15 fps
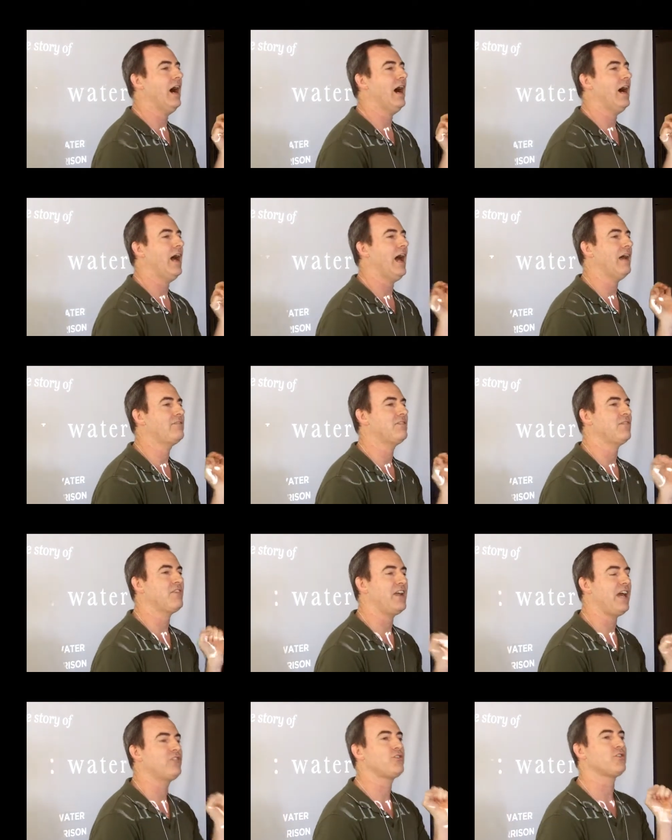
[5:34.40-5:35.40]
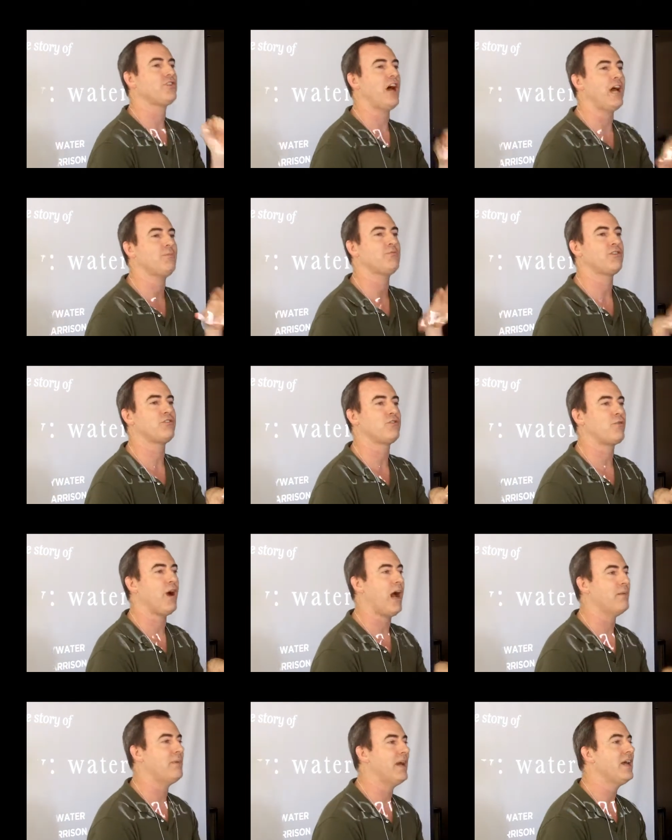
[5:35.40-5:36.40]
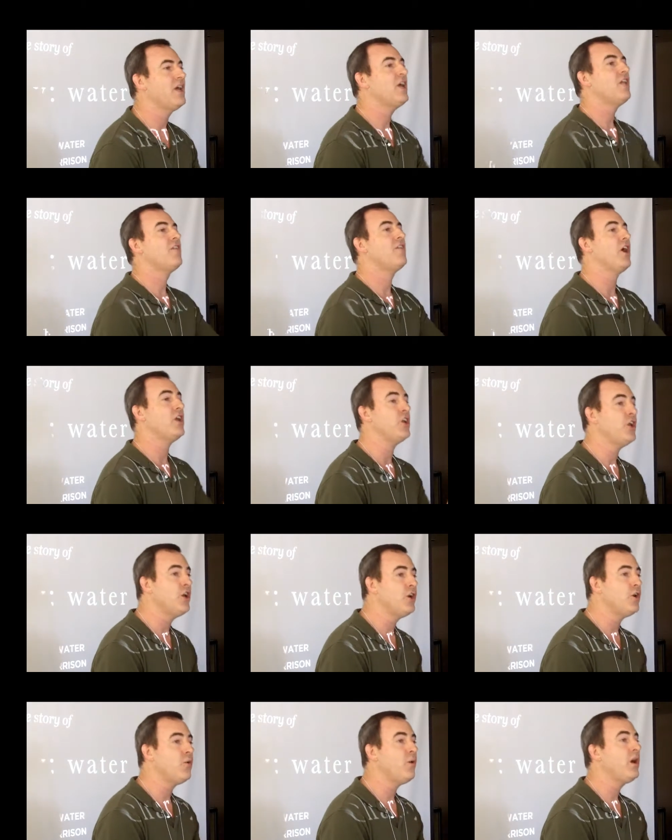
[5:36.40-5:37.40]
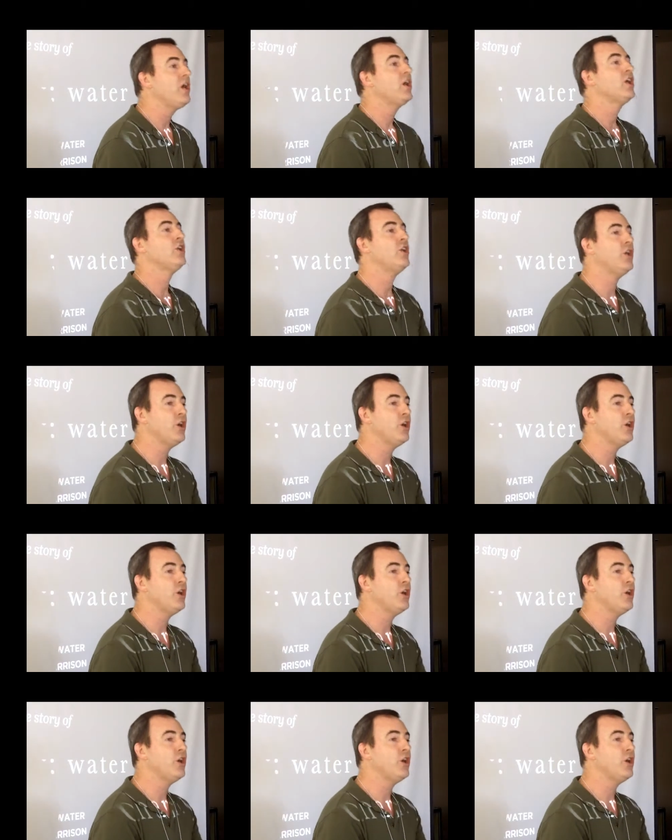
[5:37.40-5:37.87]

as the Financial Times described it, the new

════

■ PROBLEM
From the first line to the last, reproduce the listing above exactly, leaving the pictures out.

■ ANSWER FOR THE TASK
15 fps
[5:34.40-5:35.40]
[5:35.40-5:36.40]
[5:36.40-5:37.40]
[5:37.40-5:37.87]

as the Financial Times described it, the new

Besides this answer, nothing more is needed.